How do you feel about your look and social media?

I feel very primitive about my own look, clothing is the brand and the identity I present and it took me a while to realise that other people wanted in. Flattery at it's finest comes from replication but there's also a certain shock factor that comes with the influence. I urge people to take from many pools and pick what works for them, I will gladly be one of the many pools you dip your toes into. 

Who are your style icons?

Think Bradshaw, Clueless. If we saw them in the bright age of millennial's we wouldn't blink and eyelid. Oh and Leandra Medine. They have personal style, a subtle flare for the finer things. I like that, no matter what era the looks they create are going to translate brilliantly. I want to be like that.

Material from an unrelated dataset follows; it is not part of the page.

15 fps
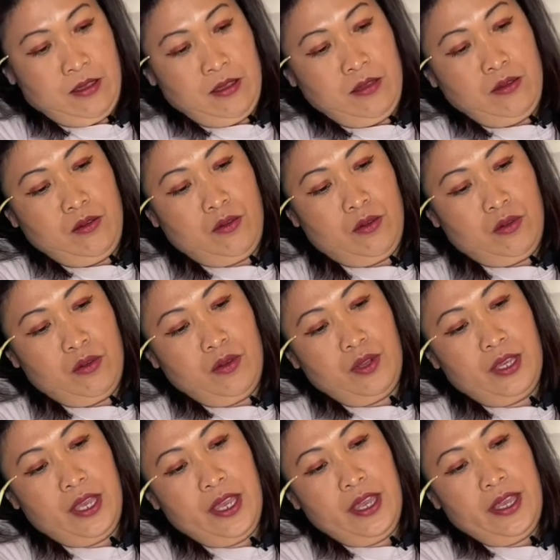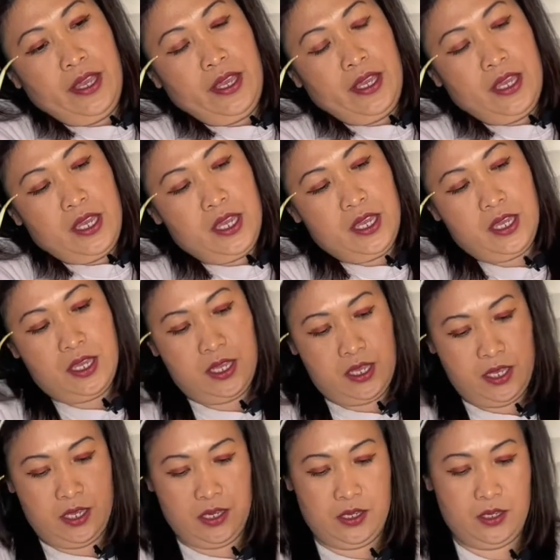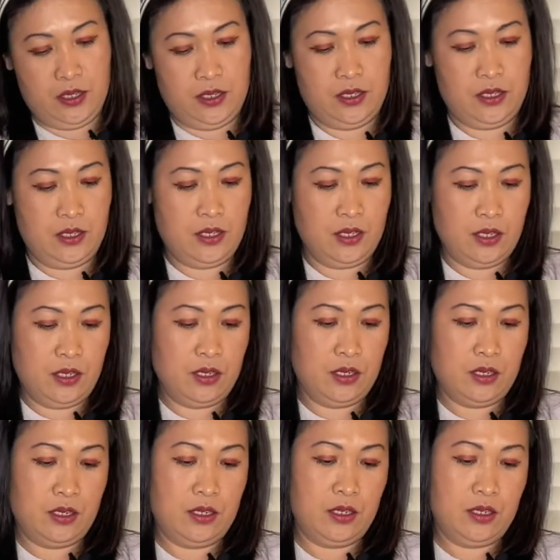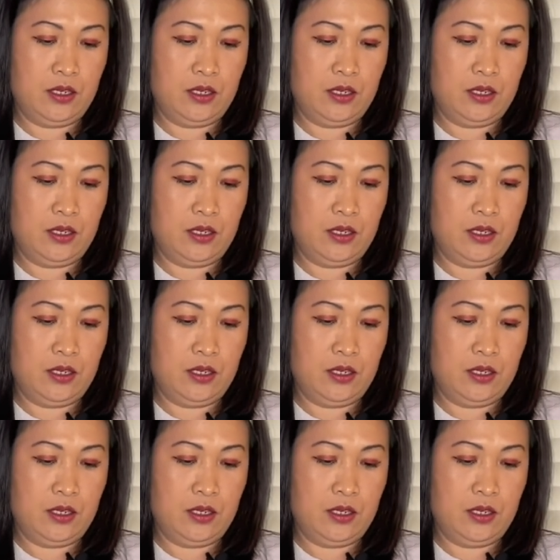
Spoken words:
Okay, let's see here.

How did you find your own identity?

Finding my own identity developed within various retail environments. As a pudgy child I found myself graduating from Urban Angel with a one way ticket to nowhere. Clothing became a stressful ordeal, water works in changing rooms kind of drama. At as young as 8 years old you poke and prod at all things wrong with your body and you crave the high school years to bring some luck (they didn't). I probably didn't start to nail it until Year 10 when the restricting uniform had me yearning for a mufti day. When your body developed at a rate beyond your years and you spent your supposed "cute days" slipping into surf tees to cover up the scene of the crime -  you’re left with a lot of time to make up for, and make up for it I will!

What about your jobs?

Working in retail from the age of sixteen set me up for OTT lifestyle I lead now. Bright orange sky high wedges, matching lipstick and flower crowns - my confidence was unreal. I'm not suggesting you find yourself a pair of radical stompers (or do, you do you girl) but perhaps reflect on the last time you felt amazing, what were you wearing? Can you do it again? Can you do it everyday?

Do you think the way you dress influences your friends and other people around you?

I hope that I inspire people to be that little bit more fun and adventurous. I've noticed it in my friends, and it's really cool. Sometimes it's like watching a chain effect, person to person. If everything gets a little bit more colourful then I'm happy.

What would you tell your sixteen year old self?

You're going through a really ugly duckling stage right now - even mum says it. But you have no idea what you're in for - you're going to develop so much from this. One day boys are going to like you, it's gonna scare the shit out of you. Orange lipstick does suit you, don't listen to mum. 

What's your advice to anyone seeking inspiration?

Ignore the "don'ts" and just do, do, do. A lot of magazines state the "rules" of style, where one particular body shape can't do this or that. Ignore it, ignore it all. If I followed guidelines according to Pinterest I'd be wearing tight, crop and ripped skinny jeans with a white tee. But guess what? There are no rules! Get up in the morning and dress for you, not society, not your mother and most certainly not the boy down the road sista. 

Be the cover of the book you actually want to read. Everyday we sell ourselves, don't be phoney - be real, be you but if you're going out into the market don't under sell yourself.